- [Data to process]:
=== Section Start ===

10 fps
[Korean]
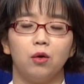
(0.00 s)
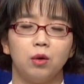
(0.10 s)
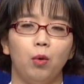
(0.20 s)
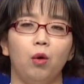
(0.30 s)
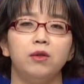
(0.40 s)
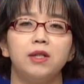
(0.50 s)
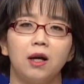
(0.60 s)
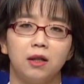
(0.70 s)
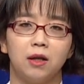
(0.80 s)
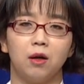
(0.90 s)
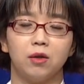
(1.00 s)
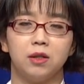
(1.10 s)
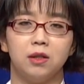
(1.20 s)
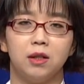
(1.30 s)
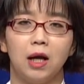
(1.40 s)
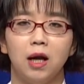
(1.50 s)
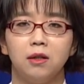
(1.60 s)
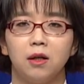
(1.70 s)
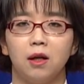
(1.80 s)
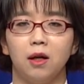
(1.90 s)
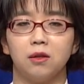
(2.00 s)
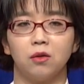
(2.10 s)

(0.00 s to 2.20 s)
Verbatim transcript: 그럼 언제 가능한 것인지 아이들에게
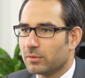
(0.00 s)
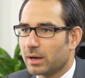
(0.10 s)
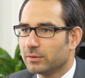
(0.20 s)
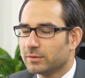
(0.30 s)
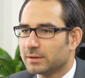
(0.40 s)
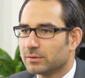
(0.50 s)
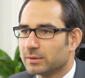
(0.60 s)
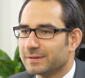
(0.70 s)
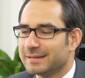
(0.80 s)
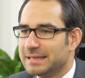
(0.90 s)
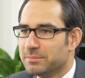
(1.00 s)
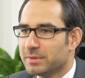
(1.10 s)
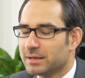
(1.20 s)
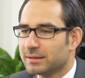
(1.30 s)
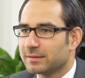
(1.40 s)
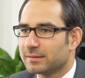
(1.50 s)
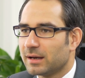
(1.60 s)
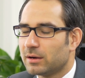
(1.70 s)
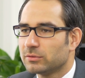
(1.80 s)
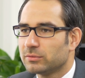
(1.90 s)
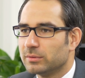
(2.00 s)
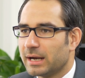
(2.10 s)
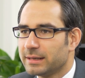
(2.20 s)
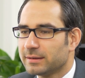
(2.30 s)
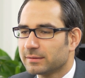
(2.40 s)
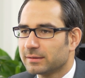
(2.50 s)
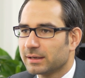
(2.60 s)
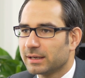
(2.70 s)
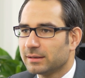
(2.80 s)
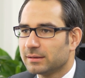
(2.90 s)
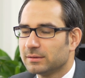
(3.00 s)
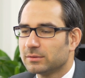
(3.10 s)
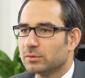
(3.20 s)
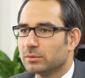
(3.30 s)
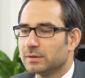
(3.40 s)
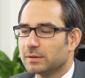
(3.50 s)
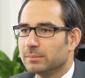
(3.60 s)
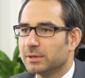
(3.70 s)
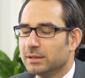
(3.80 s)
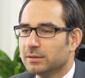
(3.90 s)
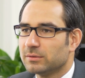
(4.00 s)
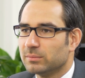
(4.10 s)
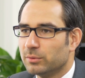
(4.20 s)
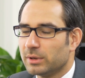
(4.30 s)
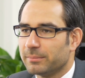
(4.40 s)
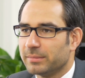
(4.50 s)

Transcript: Voraussetzung ist immer, dass der Ausflug altersgerecht ist und dem Kindeswohl am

=== Section End ===

- [Try it]: Without the pictures, repeat the listing exactly as it reads.

- [Reply]:
10 fps
[Korean]
(0.00 s)
(0.10 s)
(0.20 s)
(0.30 s)
(0.40 s)
(0.50 s)
(0.60 s)
(0.70 s)
(0.80 s)
(0.90 s)
(1.00 s)
(1.10 s)
(1.20 s)
(1.30 s)
(1.40 s)
(1.50 s)
(1.60 s)
(1.70 s)
(1.80 s)
(1.90 s)
(2.00 s)
(2.10 s)

(0.00 s to 2.20 s)
Verbatim transcript: 그럼 언제 가능한 것인지 아이들에게
(0.00 s)
(0.10 s)
(0.20 s)
(0.30 s)
(0.40 s)
(0.50 s)
(0.60 s)
(0.70 s)
(0.80 s)
(0.90 s)
(1.00 s)
(1.10 s)
(1.20 s)
(1.30 s)
(1.40 s)
(1.50 s)
(1.60 s)
(1.70 s)
(1.80 s)
(1.90 s)
(2.00 s)
(2.10 s)
(2.20 s)
(2.30 s)
(2.40 s)
(2.50 s)
(2.60 s)
(2.70 s)
(2.80 s)
(2.90 s)
(3.00 s)
(3.10 s)
(3.20 s)
(3.30 s)
(3.40 s)
(3.50 s)
(3.60 s)
(3.70 s)
(3.80 s)
(3.90 s)
(4.00 s)
(4.10 s)
(4.20 s)
(4.30 s)
(4.40 s)
(4.50 s)

Transcript: Voraussetzung ist immer, dass der Ausflug altersgerecht ist und dem Kindeswohl am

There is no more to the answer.